## Problem to solve
Each entry below should appear again exactly as written, without pictures.
── Records to use
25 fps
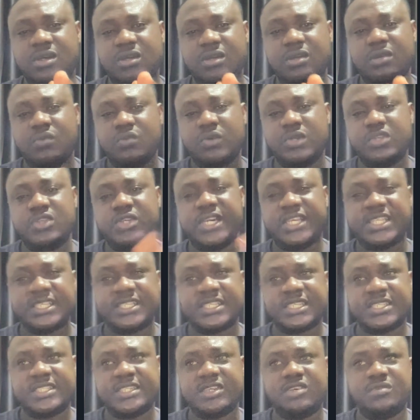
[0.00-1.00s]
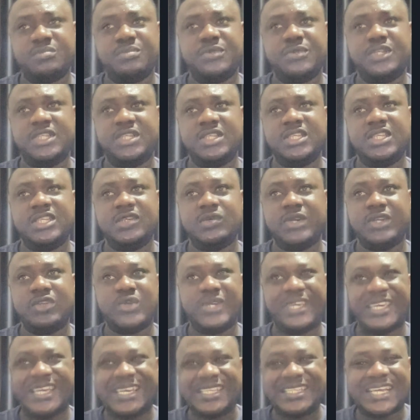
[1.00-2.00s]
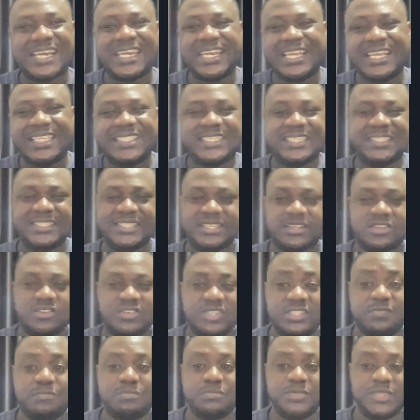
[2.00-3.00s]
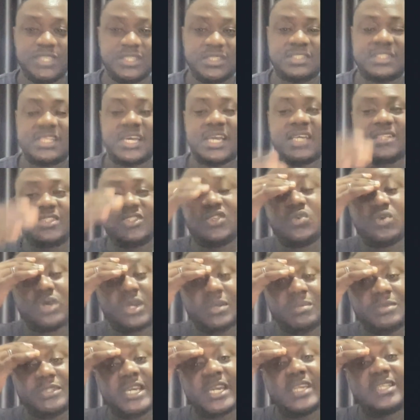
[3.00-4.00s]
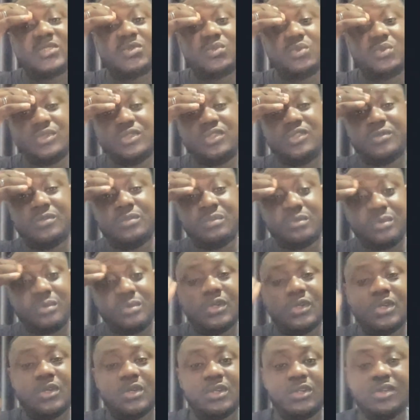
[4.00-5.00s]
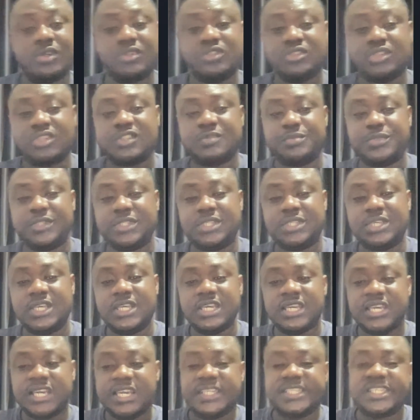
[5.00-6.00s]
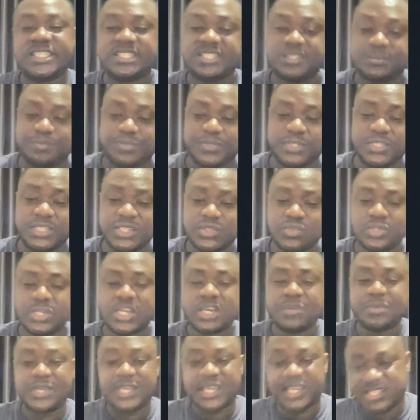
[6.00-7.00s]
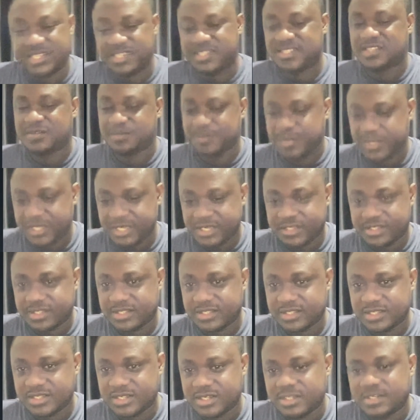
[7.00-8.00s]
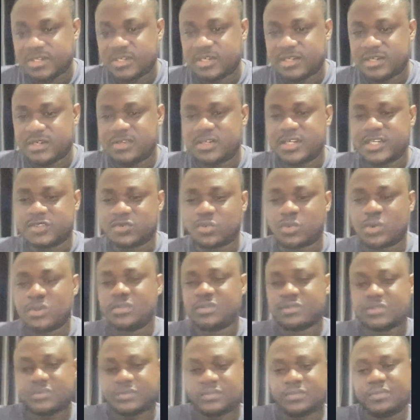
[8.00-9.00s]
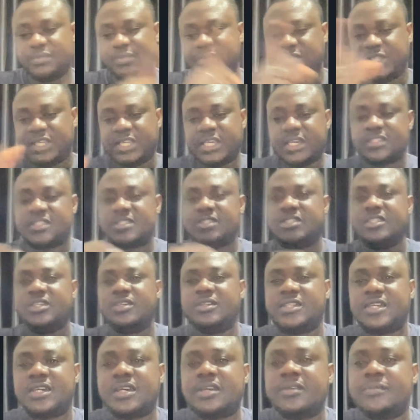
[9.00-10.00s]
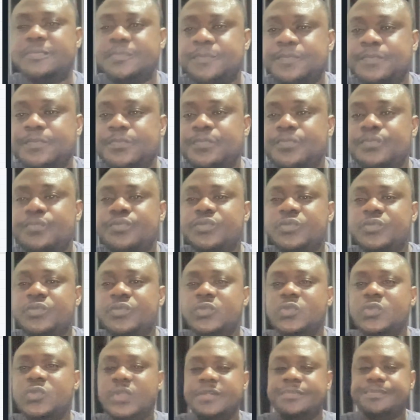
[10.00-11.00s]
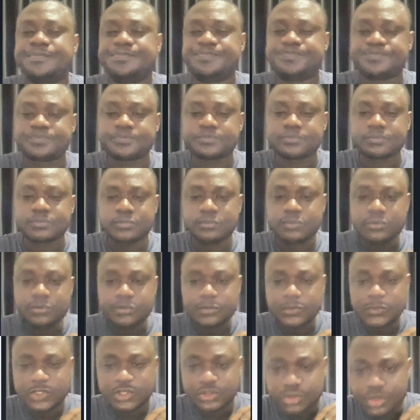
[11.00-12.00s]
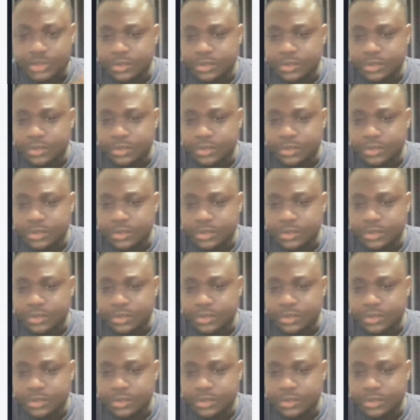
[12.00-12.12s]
when you get SSL, when you get an SSL, it means that your website would not just be HTTP, it will now be HTTPS, right? One begets the other, right? So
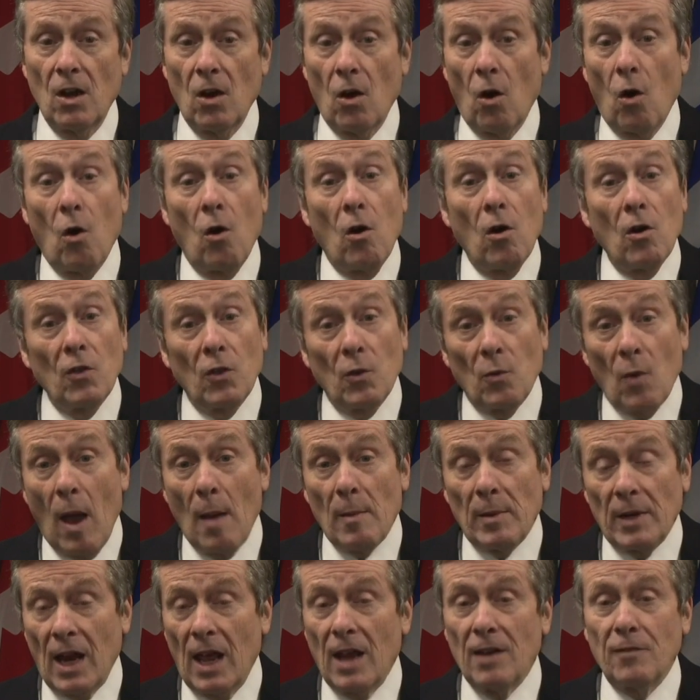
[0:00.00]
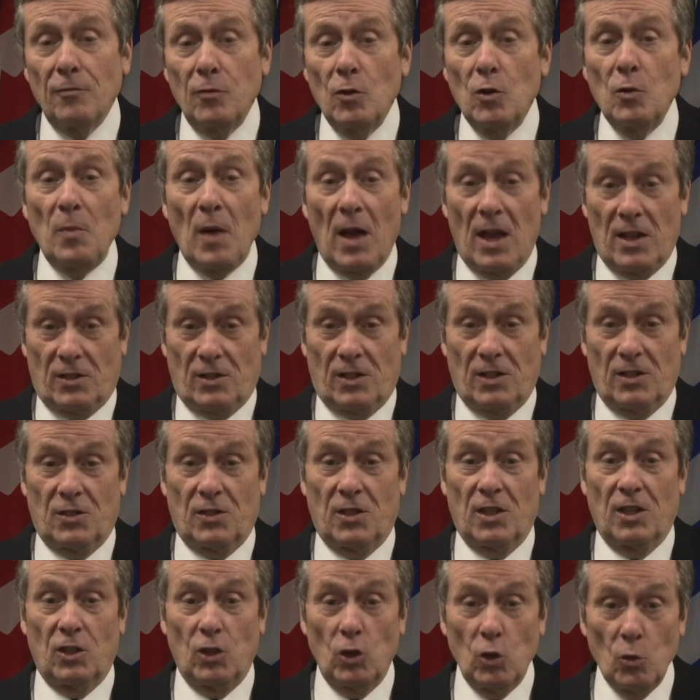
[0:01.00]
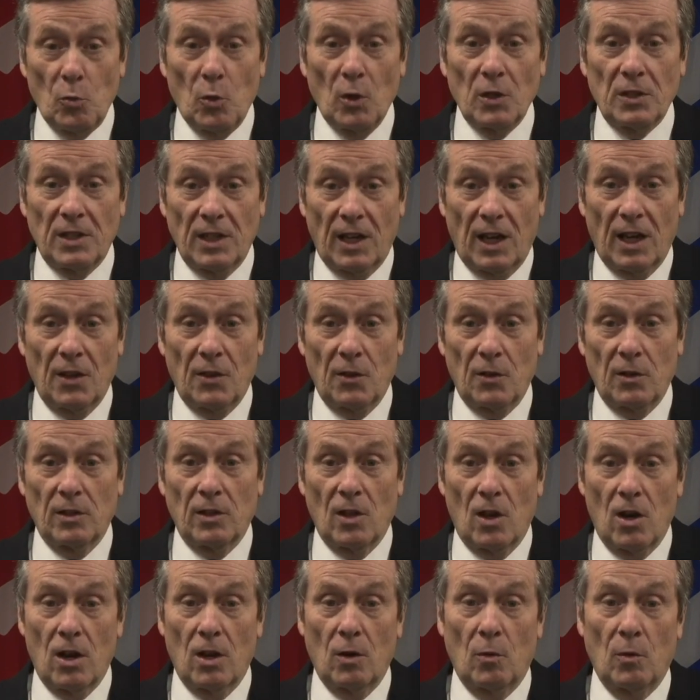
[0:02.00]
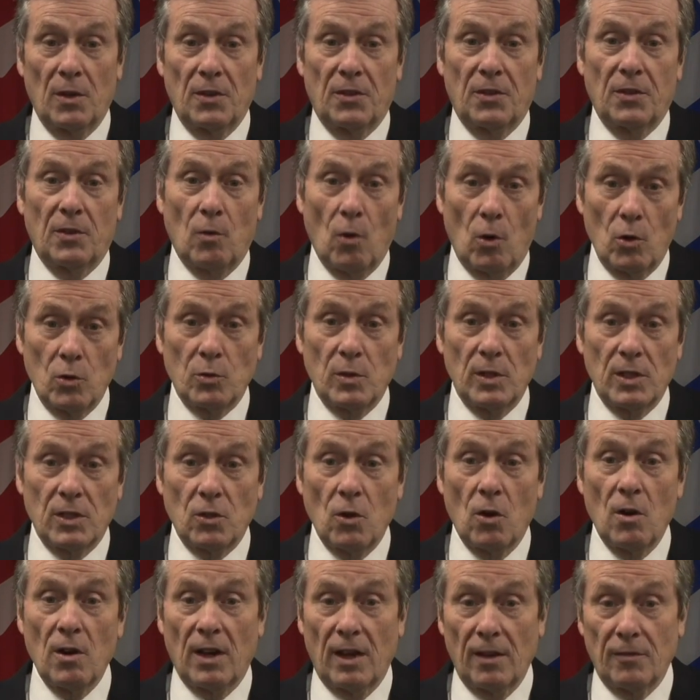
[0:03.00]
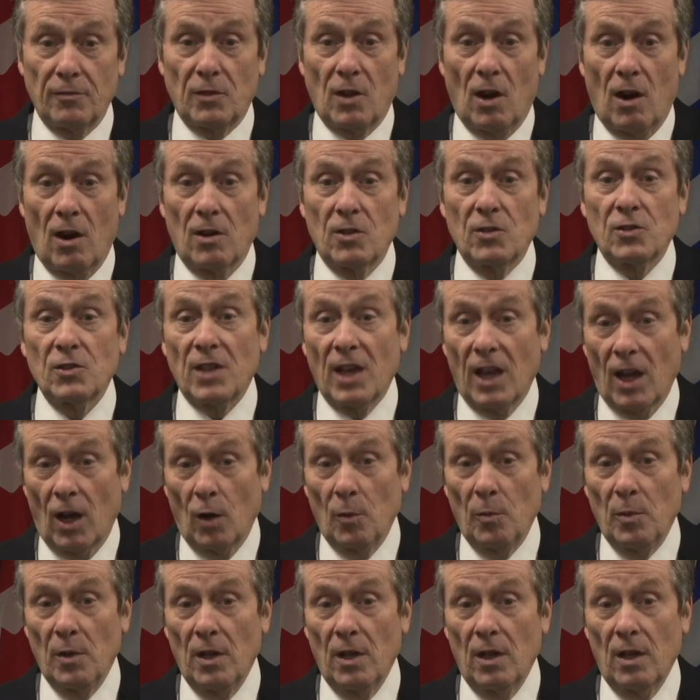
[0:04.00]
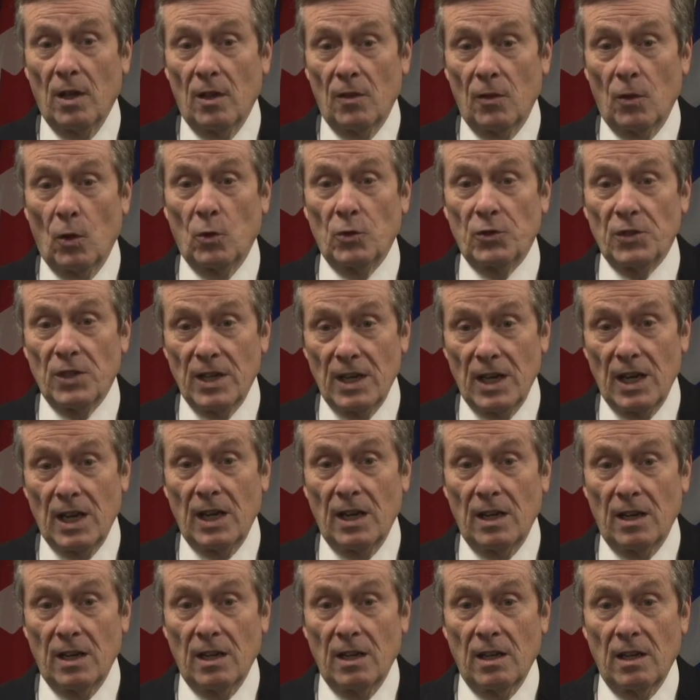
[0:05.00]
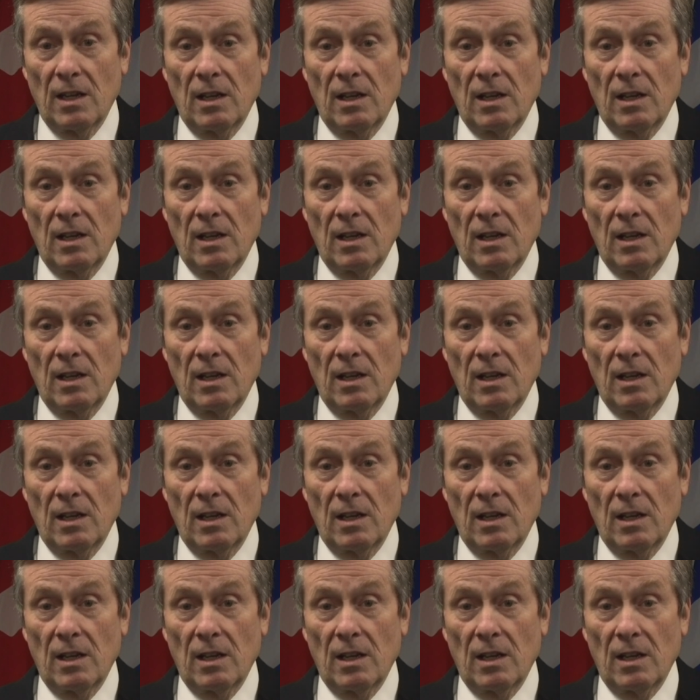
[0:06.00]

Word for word: or the Ramadan food baskets that you put together along with grocery store gift cards to help those in need.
────
## Exercise response
25 fps
[0.00-1.00s]
[1.00-2.00s]
[2.00-3.00s]
[3.00-4.00s]
[4.00-5.00s]
[5.00-6.00s]
[6.00-7.00s]
[7.00-8.00s]
[8.00-9.00s]
[9.00-10.00s]
[10.00-11.00s]
[11.00-12.00s]
[12.00-12.12s]
when you get SSL, when you get an SSL, it means that your website would not just be HTTP, it will now be HTTPS, right? One begets the other, right? So
[0:00.00]
[0:01.00]
[0:02.00]
[0:03.00]
[0:04.00]
[0:05.00]
[0:06.00]

Word for word: or the Ramadan food baskets that you put together along with grocery store gift cards to help those in need.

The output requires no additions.